The top management team has implemented the concept of social corporate responsibly, which has enabled the firm to operate in a social responsible manner. The top managers have sufficient knowledge in different fields such as accounting, finance, marketing, procurement, human resource, and sales. All the above managers have held their current position for over 3 years.
Analysis of the external environment
Political stability – Firms operating in the UAE soft drink and beverage industry are experiencing a supportive business environment due to the effective legal system in the country. The country is characterised by a relatively low level of political instability. Consequently, firms such as DRC can expand their operations in different parts of the UAE by establishing retail outlets.
Health conscious characteristics of consumers – Consumers are increasingly becoming health conscious in their consumption process, which presents an opportunity for DRC to produce and market high quality and healthy beverage products. The UAE is experiencing an increment in demand for organic food and soft drink products. By investing in the production of such soft drinks, DRC will be in a position to attract health conscious consumers.
Regulations – The firm might experience a challenge in maximising its sales revenue if the UAE government institutes price controls on basic food and beverage products. The UAE government has adopted a fixed exchange rate regime by pegging its currency on the US dollar (International Business Publications, 2012).
Consequently, the country does not have sufficient control over its monetary policy. For example, the country may not be in a position to cope with inflationary pressures that might occur, which presents a major challenge to the firm’s competitiveness.
Politico-legal – The UAE has formulated broad intellectual property rights rules and regulations such as patents, copyrights, and trademark laws. These laws have led to the creation of an environment suitable for research and development.
The country has adopted an effective governance structure, hence enhancing its relationship with other economies.
Economic – the UAE has a relatively high Gross Domestic Product compared to other countries in the Gulf region. Thus, the consumers’ purchasing power is relatively high.
Social-cultural analysis – the UAE has experienced a rampant social transformation with regard to consumption of soft drinks. This change has arisen from the high temperatures that characterise the country. Consequently, consumers prefer taking soft drinks in order to quench their thirst.
Technological analysis – the high rate of investment in research and development has led to the emergence of different technologies. Some of these technologies relate to e-commerce and social networks. Moreover, consumers have appreciated the emerging technologies in their purchasing process. In a bid to remain competitive, businesses are forced to integrate the emerging technologies in their operation.

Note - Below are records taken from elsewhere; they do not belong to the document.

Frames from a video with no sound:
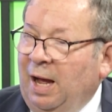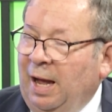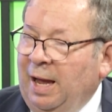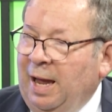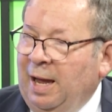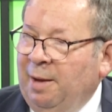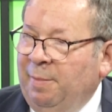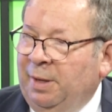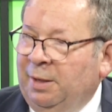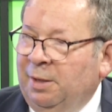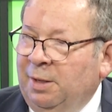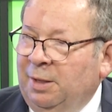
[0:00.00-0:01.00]
I am
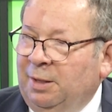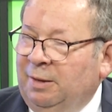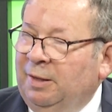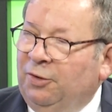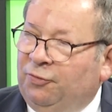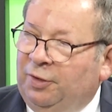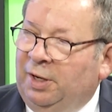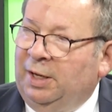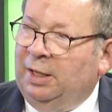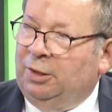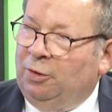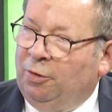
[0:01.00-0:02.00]
in
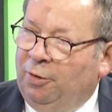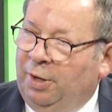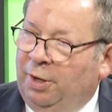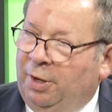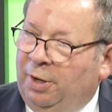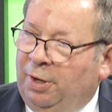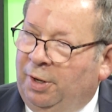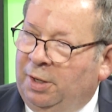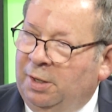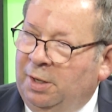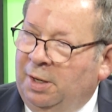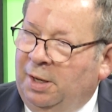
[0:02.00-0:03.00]
listening and learning,
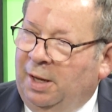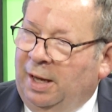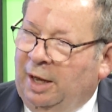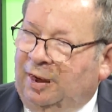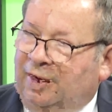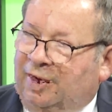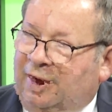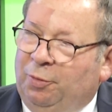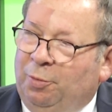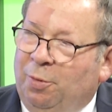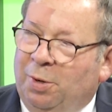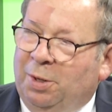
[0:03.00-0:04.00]
as opposed to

Environmental analysis – The UAE government is conscious of the environmental issues. Consequently, businesses are required to operate in an environmentally responsible manner in order to minimise the occurrence of climate change.
The above forces differ from one country to another as every country is characterised by different conditions and situations.

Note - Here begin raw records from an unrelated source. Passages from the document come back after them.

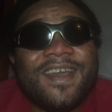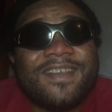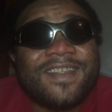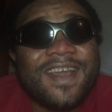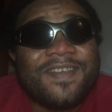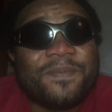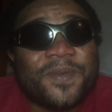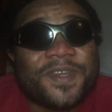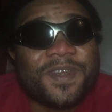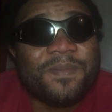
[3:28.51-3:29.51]
So that's
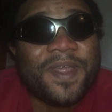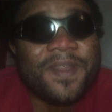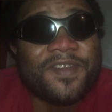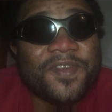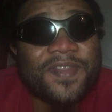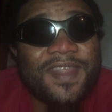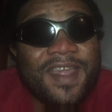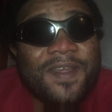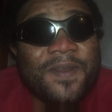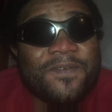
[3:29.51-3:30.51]
bullshit, man. They should
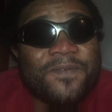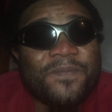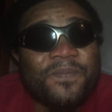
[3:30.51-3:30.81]
think of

Dubai Refreshments. (2013). Company Overview. Retrieved from http://pepsidrc.com/who-we-are/
Goold, M., Campell, A., & Alexander, M. (1994). Corporate-Level Strategy: Creating Value in the Multibusiness Company. Hoboken, NJ: Wiley.
International Business Publications. (2012). Dubai Company Laws and Regulations Handbook. Washington, DC: International Business Publications, 2012.
Nair, M. (2004). Dubai Refreshments posts Dh22.9m profit. Web.